A Postmarket Surveillance Study of the Paradigm Spine Dynamic Stabilization System (DSS)

Exclusion Criteria

• •The need for interbody cages, allograft, or any other assistance during surgery. Device is only to be used with autograft per FDA approved indications.
• •Any medical, mental or surgical condition precluding the potential benefit of spinal surgery or surgery in general.
• •Acute or chronic systemic, spinal or localized infections.
• •Active, severe systemic and metabolic diseases.
• •Obesity defined as Body Mass Index \> 35.
• •Subject is pregnant or interested in becoming pregnant in the next 36 months.
• •Dependency on pharmaceutical drugs, drug abuse, or alcoholism.
• •Lack of patient cooperation.
• •Foreign body sensitivity to the implant material.
• •Degenerative scoliosis greater than 25 degrees.
• •Grade 4 degenerative spondylolisthesis (\>75% slip).
• •Significant osteopenia A screening questionnaire for osteopenia, SCORE (Simple Calculated Osteoporosis Risk Estimation), will be used to screen patients who require a DEXA bone mineral density measurement. If DEXA is required\*, exclusion will be defined as a DEXA bone density measured T score of ≤ -1.0 (The World Health Organization definition of osteopenia).
• •Soft tissue deficit not allowing wound closure.
• •Congenital abnormalities, tumors or other conditions that would prevent secure component fixation that has the potential to decrease the useful life of the device.
• •Inadequate pedicles or vertebral body geometry of the thoracic, lumbar and sacral vertebrae.
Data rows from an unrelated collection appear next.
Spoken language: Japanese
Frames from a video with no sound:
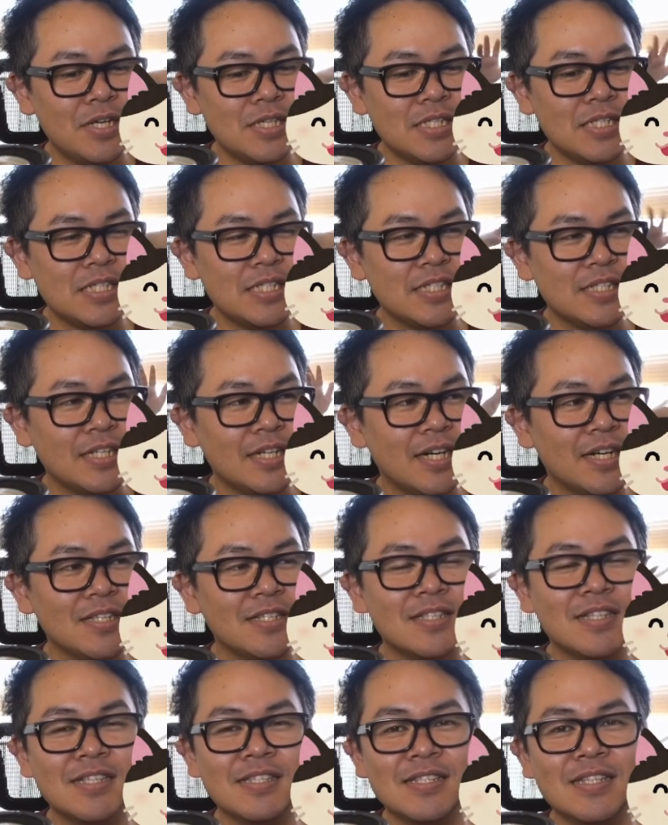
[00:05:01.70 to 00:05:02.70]
心って感
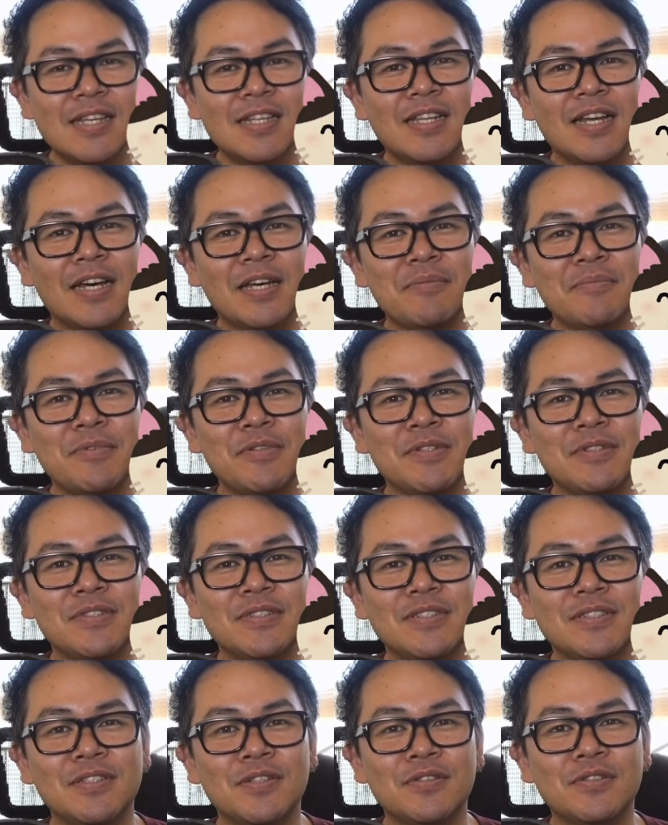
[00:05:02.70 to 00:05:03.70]
じですね。だいぶ
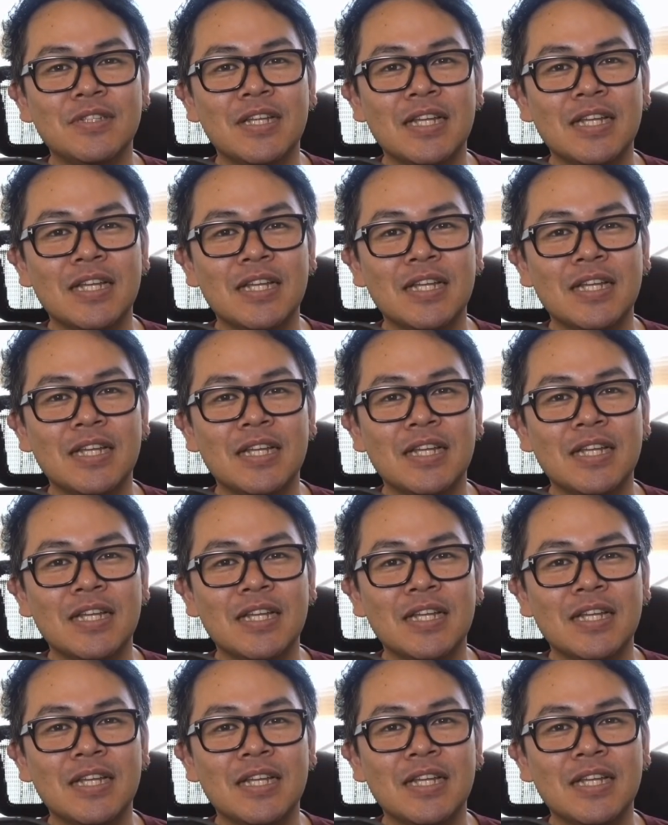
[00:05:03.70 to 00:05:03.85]
良くなっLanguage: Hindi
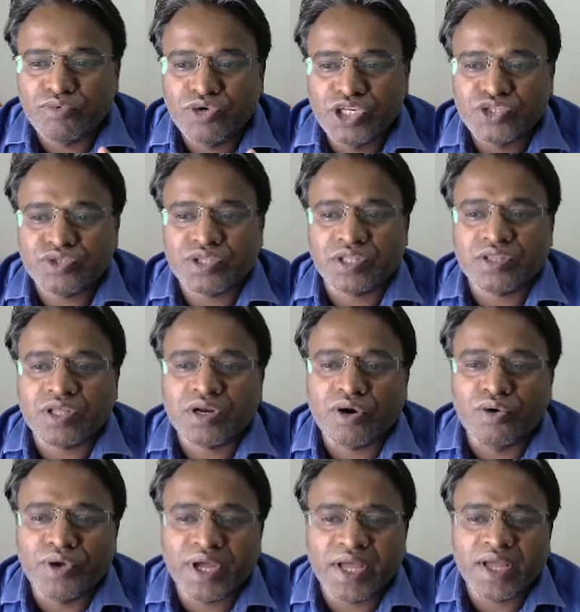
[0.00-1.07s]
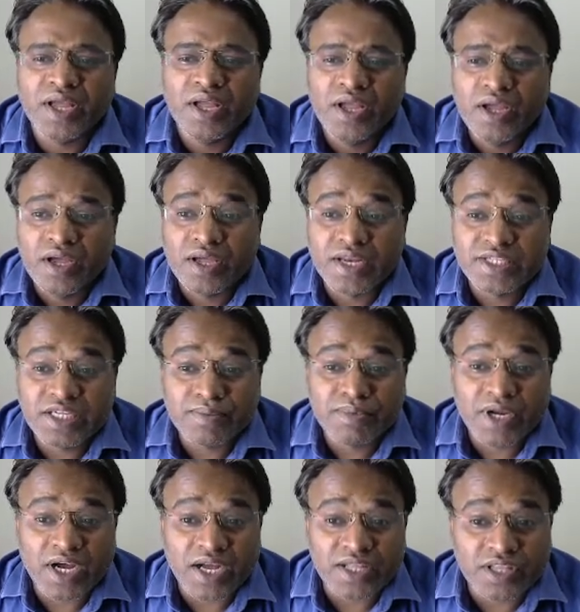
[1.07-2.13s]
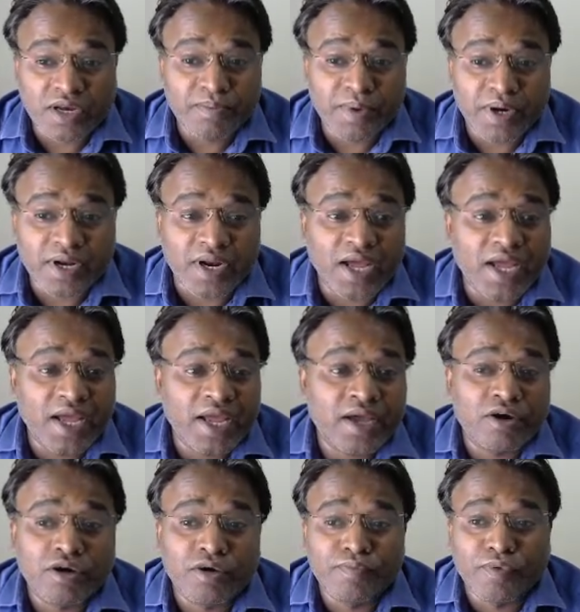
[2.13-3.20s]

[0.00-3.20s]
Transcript: उन्नीस सौ सत्तर करोड़ है रिजर्व लगातार बढ़ रहा है और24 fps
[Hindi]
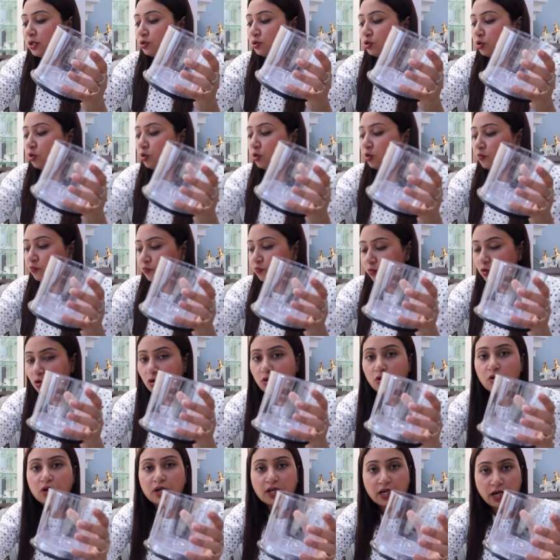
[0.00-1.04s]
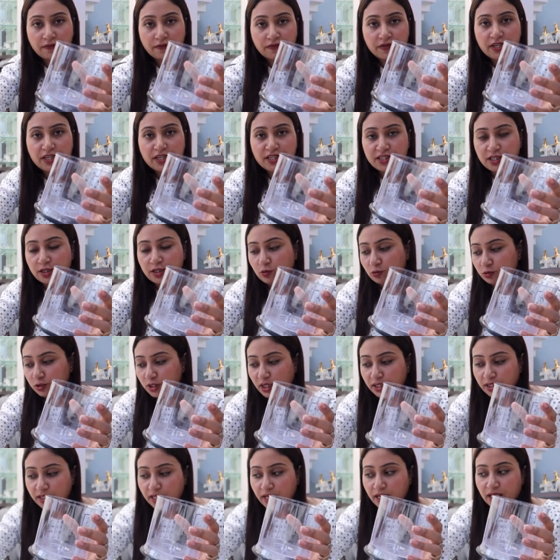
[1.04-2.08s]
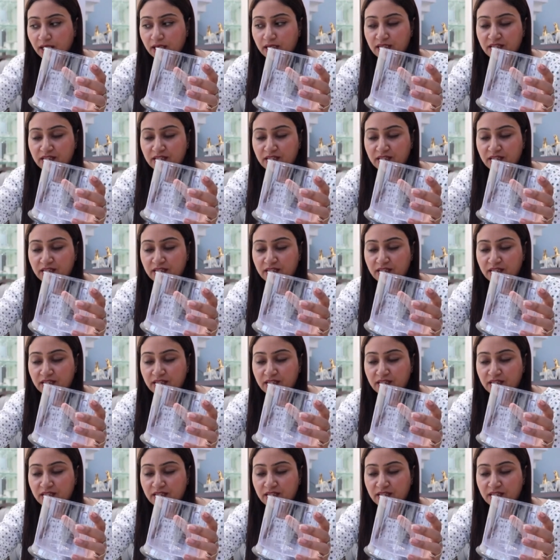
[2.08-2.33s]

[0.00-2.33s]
तो वो काफ़ी इजी हो जाता है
• •Bony lumbar spinal stenosis not related to the primary degenerative spondylolisthesis indication.
• •Pars defect.
• •Clinically compromised vertebral bodies at affected level due to current or past trauma.
• •Prisoner or ward of the state.
• •Currently in litigation regarding a spinal condition.
• •Known allergy to titanium, titanium alloys, CoCrMo, polyethylene or MR contrast agents.
• •Is currently involved in a study of another investigational product for similar purpose.